Congress should narrow RFRA

The Washington Post gives its (as it were corporate) view of the Hobby Lobby ruling and what it implies.

When business owners enter the public marketplace, they should expect to follow laws with which they might disagree, on religious or other grounds. This is particularly true when they form corporations, to which the government offers unique benefits unavailable to individuals.

The Supreme Court weakened that principle Monday. Congress should revitalize it.

That’s one good way of putting it. The public marketplace, like most public places, is fundamentally secular. Gods don’t need commerce or trade, because they don’t need goods and services, because they don’t need anything, because they’re gods. We need them, we humans, who live here in the secular world. That’s one reason we need secular laws and secular agreements and contracts and habits.

The Religious Freedom Restoration Act muddied these waters.

If this is the sort of balancing that the Supreme Court will conduct, Congress should change the law.

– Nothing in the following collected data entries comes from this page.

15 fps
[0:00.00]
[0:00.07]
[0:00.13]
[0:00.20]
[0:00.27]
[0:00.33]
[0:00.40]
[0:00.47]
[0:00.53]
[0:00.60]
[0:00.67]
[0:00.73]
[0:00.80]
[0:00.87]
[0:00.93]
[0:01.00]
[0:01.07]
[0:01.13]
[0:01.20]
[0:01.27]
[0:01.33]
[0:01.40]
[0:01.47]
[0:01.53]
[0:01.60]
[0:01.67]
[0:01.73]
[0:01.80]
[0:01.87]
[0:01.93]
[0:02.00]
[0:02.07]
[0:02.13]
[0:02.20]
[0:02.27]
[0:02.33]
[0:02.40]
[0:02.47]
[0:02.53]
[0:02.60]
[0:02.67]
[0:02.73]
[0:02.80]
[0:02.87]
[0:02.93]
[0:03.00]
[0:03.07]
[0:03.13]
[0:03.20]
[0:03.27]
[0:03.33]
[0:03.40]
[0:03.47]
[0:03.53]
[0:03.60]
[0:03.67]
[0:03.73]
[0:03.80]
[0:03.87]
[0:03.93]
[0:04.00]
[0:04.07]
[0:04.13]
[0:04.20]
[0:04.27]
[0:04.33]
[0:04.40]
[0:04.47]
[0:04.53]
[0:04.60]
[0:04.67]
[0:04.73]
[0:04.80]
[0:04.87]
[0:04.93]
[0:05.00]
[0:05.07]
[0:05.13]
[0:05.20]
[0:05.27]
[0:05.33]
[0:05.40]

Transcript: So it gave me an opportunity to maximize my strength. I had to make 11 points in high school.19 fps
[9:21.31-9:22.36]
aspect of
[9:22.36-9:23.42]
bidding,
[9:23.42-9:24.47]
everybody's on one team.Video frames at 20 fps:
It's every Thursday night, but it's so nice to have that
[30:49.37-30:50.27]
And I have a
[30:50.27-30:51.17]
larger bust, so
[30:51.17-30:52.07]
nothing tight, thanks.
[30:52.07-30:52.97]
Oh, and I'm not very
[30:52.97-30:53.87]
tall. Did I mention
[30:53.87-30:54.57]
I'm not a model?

The Constitution generally does not require religious exceptions to generally applicable laws. The ruling relied on the Religious Freedom Restoration Act, a statute that does not mention corporations and that lawmakers could easily narrow. They should not only guarantee contraception coverage but also repair the federal government’s ability to provide for wholly legitimate common goods such as public health and marketplace regulation.

Catholic bishops already interfere with a hefty percentage of US health care via all the Catholic-owned hospitals and networks of hospitals. Bishops and church doctrine should have no role in public health at all.